[Collected data]
◇ ◇ ◇ ◇ ◇ ◇ ◇

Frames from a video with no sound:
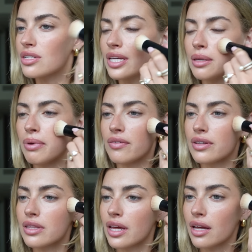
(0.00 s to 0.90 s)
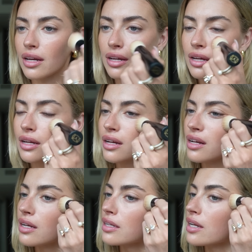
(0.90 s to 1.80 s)
keep everything
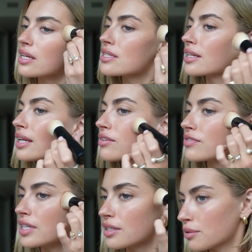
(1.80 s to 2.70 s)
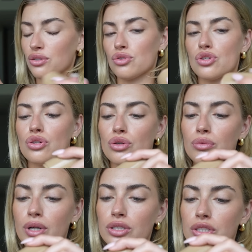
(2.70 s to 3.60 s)
nice and lifted. Not too
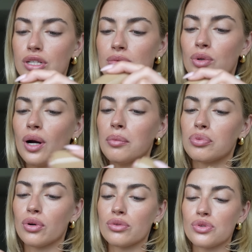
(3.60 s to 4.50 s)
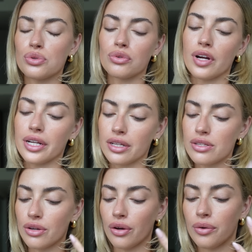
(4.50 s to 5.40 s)
much, because I'm quite bronzed already,
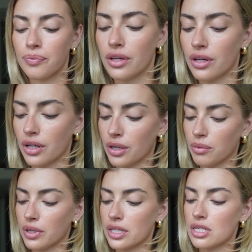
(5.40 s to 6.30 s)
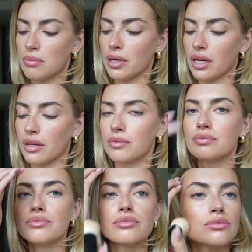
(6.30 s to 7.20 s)
so I don't want it to be
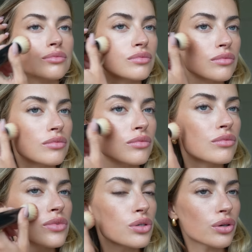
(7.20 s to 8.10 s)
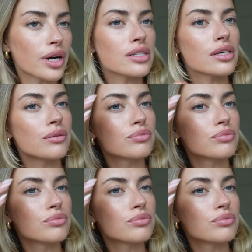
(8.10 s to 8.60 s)
too crazy.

◇ ◇ ◇ ◇ ◇ ◇ ◇

#### [EXERCISE INSTRUCTIONS]
From the line containing "(1.80 s to 2.70 s)" through the last line of the records above, reproduce every line exactly, leaving out the pictures.

#### [ANSWER]
(1.80 s to 2.70 s)
(2.70 s to 3.60 s)
nice and lifted. Not too
(3.60 s to 4.50 s)
(4.50 s to 5.40 s)
much, because I'm quite bronzed already,
(5.40 s to 6.30 s)
(6.30 s to 7.20 s)
so I don't want it to be
(7.20 s to 8.10 s)
(8.10 s to 8.60 s)
too crazy.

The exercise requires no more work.